Nutrition outcomes of disease modifying therapies in spinal muscular atrophy: A systematic review

Author:

O'Brien Katie12ORCID,Nguo Kay1,Yiu Eppie M.345,Woodcock Ian R.345,Billich Natassja67ORCID,Davidson Zoe E.134

Affiliation:

1. Department of Nutrition, Dietetics and Food Monash University, Faculty of Medicine Nursing and Health Sciences Melbourne Australia

2. Department of Nutrition and Food Services Royal Children's Hospital Melbourne Australia

3. Department of Neurology Royal Children's Hospital Melbourne Australia

4. Neurosciences Research, Murdoch Children's Research Institute Melbourne Australia

5. Department of Paediatrics Faculty of Medicine Dentistry and Health Sciences, University of Melbourne Melbourne Australia

6. Molecular Therapies Research, Murdoch Children's Research Institute Melbourne Australia

7. The University of Queensland School of Human Movement and Nutrition Sciences St Lucia Australia

Abstract

AbstractThe nutritional implications of spinal muscular atrophy (SMA) are profound. Disease modifying therapies (DMT) have improved clinical outcomes. This review describes the impact of DMT on nutrition outcomes. A systematic search strategy was applied across seven databases until May 2023. Eligible studies measured nutrition outcomes in individuals with SMA on DMT (nusinersen, risdiplam or onasemnogene abeparvovec [OA]) compared to untreated comparators. Nutrition outcomes included anthropometry, feeding route, swallowing dysfunction, dietary intake, dietetic intervention, nutritional biochemistry, metabolism, gastrointestinal issues and energy expenditure.

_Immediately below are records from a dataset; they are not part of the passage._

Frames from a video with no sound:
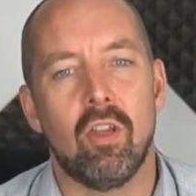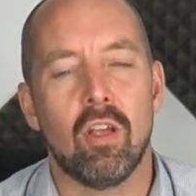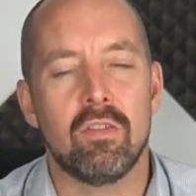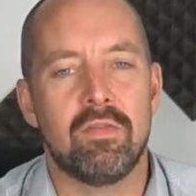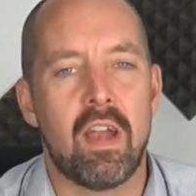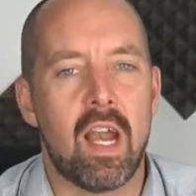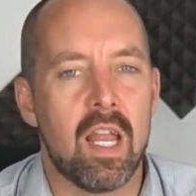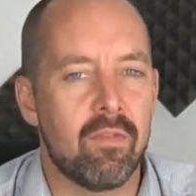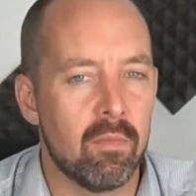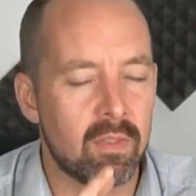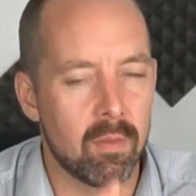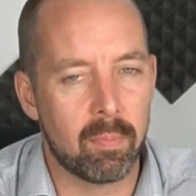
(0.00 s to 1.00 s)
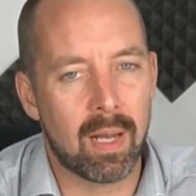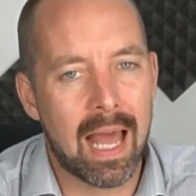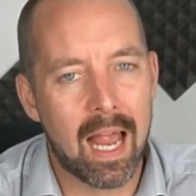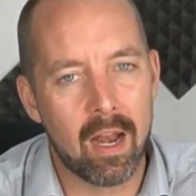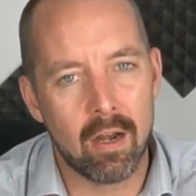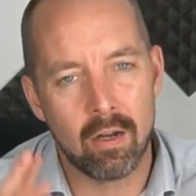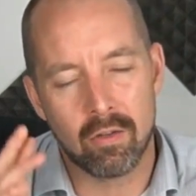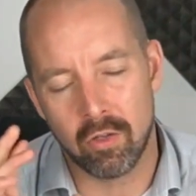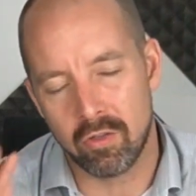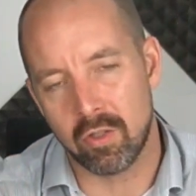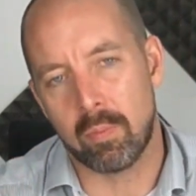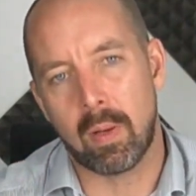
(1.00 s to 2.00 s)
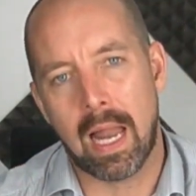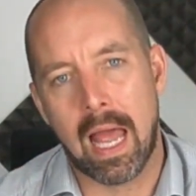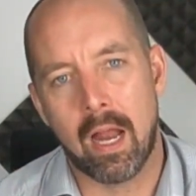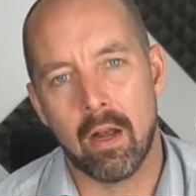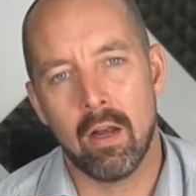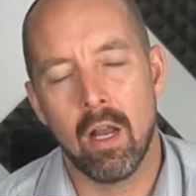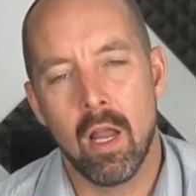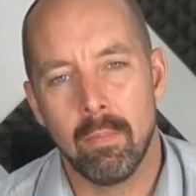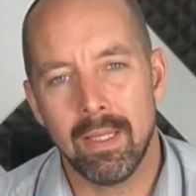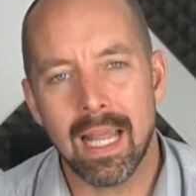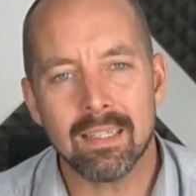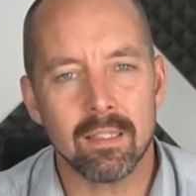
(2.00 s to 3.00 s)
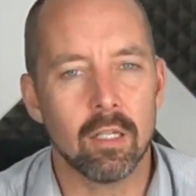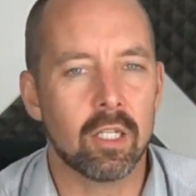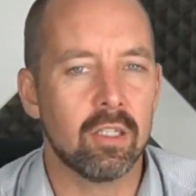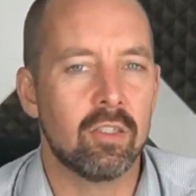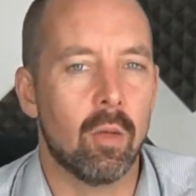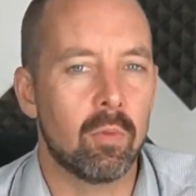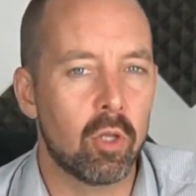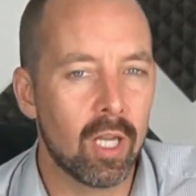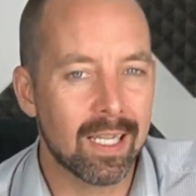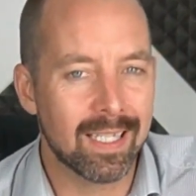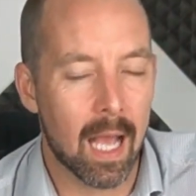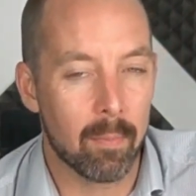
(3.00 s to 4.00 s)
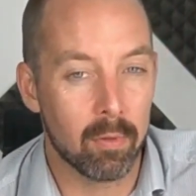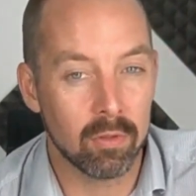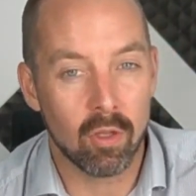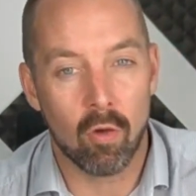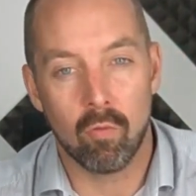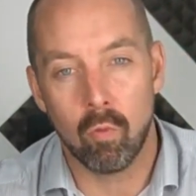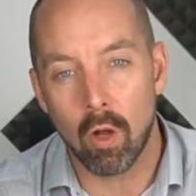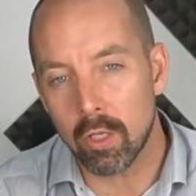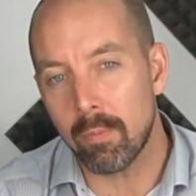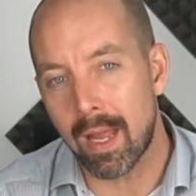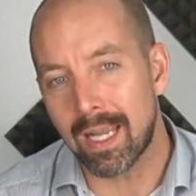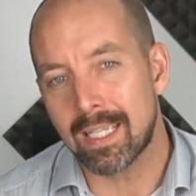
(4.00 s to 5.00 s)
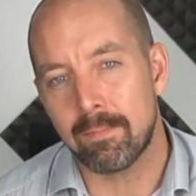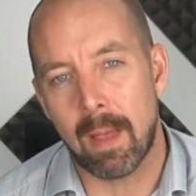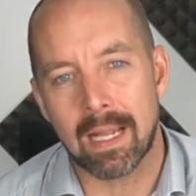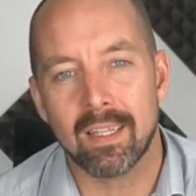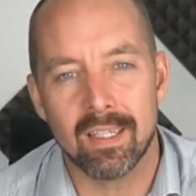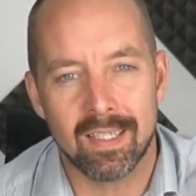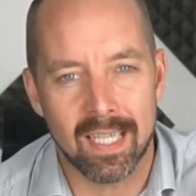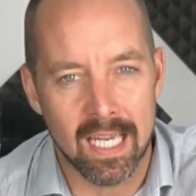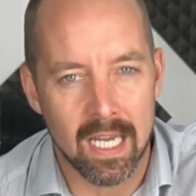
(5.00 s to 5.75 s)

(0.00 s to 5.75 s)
does vary from supplier to supplier, but let's look at some good examples of what you might expect to see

Articles retrieved were screened in duplicate, data were extracted and appraised systematically. Sixty three articles from 54 studies were included; 41% (n = 22) investigated nusinersen in pediatric participants with SMA type 1. Anthropometry (n = 18), feeding route (n = 39), and swallowing dysfunction (n = 18) were the most commonly reported outcomes. In combined pediatric and adult cohorts, BMI z‐score remained stable post nusinersen therapy. The proportion of children with SMA requiring enteral nutrition was stable post nusinersen therapy. Ability to thrive at age 1.5 years was higher in children treated in early infancy with OA compared to historical controls. Significant heterogeneity existed across study population characteristics and outcome measures. Nusinersen may prevent deterioration in some nutrition outcomes; and OA in early infancy may be associated with improved nutrition outcomes. Timing of DMT initiation is an important consideration for future nutrition research. Studies investigating nutrition as a primary outcome of DMT, using consistent outcome measures are required for nutritional management strategies for this cohort to be appropriately tailored.